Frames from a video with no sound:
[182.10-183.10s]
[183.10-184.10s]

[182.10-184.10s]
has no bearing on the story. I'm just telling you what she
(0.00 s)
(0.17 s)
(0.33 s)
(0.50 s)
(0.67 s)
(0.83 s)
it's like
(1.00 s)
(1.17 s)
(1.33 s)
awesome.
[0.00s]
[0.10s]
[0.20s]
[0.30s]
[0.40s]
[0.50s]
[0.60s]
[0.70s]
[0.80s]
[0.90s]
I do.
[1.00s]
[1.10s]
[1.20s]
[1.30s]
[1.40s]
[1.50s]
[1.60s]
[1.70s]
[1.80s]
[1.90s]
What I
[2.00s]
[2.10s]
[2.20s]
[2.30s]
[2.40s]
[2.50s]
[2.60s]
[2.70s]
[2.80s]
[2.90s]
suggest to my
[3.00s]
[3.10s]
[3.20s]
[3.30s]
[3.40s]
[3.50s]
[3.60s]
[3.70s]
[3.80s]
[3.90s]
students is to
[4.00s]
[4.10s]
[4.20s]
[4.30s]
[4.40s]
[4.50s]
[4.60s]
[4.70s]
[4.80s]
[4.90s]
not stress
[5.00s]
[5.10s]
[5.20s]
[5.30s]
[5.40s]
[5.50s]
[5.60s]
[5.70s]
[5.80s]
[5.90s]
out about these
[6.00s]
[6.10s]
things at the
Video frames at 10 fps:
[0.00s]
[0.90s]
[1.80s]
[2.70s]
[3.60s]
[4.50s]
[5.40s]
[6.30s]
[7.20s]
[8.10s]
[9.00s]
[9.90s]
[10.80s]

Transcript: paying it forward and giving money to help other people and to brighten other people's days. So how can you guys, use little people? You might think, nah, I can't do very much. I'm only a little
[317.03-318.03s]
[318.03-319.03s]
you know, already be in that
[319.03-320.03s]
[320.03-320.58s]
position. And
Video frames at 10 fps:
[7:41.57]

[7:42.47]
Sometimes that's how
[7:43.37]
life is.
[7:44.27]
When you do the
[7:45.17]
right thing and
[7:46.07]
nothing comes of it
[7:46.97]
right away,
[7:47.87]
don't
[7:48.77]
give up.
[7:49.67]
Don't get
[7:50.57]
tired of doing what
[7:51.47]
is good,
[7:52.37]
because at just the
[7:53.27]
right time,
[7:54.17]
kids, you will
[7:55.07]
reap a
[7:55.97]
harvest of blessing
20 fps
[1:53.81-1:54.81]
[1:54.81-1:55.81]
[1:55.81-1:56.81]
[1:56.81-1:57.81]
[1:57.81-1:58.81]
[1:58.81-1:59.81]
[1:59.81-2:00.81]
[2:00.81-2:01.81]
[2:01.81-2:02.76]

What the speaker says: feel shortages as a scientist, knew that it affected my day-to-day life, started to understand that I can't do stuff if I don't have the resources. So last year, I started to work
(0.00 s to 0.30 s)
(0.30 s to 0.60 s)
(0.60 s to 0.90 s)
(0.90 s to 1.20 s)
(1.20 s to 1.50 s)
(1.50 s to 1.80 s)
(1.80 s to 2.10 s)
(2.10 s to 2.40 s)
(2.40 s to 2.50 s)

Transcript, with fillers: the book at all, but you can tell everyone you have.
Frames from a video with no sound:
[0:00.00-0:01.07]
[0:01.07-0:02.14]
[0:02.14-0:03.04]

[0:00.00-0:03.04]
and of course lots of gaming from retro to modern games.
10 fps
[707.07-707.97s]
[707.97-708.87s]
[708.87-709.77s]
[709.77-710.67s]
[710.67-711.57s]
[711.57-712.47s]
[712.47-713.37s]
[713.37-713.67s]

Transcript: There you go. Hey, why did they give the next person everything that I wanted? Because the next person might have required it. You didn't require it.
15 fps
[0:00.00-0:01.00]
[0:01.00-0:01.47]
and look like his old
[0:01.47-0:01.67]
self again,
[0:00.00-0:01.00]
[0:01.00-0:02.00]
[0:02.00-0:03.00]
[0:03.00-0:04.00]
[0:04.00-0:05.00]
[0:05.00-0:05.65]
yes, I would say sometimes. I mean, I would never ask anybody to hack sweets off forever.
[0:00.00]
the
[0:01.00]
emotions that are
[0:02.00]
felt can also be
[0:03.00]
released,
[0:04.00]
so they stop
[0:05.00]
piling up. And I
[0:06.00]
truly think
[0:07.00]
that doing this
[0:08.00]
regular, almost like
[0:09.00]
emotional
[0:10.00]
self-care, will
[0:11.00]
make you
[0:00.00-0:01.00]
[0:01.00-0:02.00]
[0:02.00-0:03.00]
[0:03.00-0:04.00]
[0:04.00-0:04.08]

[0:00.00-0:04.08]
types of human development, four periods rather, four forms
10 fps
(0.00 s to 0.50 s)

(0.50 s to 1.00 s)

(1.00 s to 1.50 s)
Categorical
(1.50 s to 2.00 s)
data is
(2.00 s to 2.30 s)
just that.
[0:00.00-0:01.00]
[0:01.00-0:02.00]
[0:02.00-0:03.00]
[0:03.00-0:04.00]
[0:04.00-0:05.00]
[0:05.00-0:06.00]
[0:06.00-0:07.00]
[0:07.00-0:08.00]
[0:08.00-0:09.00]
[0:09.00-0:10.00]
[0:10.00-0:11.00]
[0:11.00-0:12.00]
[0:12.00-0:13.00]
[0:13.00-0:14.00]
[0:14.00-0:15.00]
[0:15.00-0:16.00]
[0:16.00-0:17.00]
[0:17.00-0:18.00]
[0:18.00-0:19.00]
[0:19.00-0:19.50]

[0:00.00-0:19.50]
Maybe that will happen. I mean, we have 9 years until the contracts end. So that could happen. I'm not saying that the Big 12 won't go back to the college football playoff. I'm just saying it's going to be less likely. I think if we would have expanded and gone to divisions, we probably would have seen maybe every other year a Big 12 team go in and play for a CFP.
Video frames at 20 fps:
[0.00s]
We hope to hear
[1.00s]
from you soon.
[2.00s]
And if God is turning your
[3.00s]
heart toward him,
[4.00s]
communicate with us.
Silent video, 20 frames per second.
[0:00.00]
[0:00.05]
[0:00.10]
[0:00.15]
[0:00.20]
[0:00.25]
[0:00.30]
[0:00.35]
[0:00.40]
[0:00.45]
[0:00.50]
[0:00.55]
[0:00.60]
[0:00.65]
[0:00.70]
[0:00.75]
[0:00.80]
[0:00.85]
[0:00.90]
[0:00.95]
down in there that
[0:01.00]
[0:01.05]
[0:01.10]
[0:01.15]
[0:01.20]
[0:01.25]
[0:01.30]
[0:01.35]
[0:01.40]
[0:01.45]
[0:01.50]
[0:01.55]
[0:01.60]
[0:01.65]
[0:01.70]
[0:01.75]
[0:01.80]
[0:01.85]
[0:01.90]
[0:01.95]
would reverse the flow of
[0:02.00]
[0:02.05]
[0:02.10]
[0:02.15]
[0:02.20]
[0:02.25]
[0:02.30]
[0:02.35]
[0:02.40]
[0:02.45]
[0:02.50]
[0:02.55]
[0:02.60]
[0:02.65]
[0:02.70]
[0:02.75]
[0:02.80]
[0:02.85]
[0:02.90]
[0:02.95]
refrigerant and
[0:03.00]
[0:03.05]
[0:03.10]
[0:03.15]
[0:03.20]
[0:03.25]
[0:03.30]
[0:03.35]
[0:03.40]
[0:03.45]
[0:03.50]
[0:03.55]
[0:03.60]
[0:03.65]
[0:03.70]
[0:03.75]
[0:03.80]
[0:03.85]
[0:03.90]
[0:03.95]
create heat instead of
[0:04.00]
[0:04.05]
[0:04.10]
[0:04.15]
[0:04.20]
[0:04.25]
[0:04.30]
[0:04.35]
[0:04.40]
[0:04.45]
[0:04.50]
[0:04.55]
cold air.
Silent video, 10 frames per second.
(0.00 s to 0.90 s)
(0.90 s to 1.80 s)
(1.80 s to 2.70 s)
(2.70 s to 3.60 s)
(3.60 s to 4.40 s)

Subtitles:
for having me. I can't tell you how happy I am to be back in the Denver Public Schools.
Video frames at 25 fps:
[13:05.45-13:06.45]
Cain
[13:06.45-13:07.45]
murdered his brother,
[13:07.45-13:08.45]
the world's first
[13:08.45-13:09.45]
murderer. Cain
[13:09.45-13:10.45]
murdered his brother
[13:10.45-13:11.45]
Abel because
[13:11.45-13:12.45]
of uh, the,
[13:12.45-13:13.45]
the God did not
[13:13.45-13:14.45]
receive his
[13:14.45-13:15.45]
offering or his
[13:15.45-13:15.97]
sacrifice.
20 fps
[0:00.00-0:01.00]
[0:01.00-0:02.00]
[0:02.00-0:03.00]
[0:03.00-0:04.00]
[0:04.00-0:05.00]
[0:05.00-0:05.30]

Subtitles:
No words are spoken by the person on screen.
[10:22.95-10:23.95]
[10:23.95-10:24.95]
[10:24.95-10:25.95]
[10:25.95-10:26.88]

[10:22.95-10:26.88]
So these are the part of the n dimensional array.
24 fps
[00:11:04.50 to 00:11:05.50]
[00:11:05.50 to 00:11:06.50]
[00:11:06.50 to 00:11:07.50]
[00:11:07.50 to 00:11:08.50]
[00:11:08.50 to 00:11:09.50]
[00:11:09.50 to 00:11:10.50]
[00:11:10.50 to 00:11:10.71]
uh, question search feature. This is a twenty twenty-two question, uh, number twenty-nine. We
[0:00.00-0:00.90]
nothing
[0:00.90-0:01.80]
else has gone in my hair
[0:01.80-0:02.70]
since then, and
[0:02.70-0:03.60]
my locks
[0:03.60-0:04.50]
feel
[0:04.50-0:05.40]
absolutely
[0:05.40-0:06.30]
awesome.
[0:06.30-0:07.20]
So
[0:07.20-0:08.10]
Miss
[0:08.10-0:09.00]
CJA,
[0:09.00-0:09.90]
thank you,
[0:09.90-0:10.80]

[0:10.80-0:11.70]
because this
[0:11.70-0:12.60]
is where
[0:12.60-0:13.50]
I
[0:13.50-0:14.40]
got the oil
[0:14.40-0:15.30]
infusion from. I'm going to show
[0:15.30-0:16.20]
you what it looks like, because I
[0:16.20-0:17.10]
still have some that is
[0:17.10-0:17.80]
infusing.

PROBLEM DESCRIPTION: Using the records above, copy all lines that include the word "second".

RESPONSE:
Silent video, 20 frames per second.
Silent video, 10 frames per second.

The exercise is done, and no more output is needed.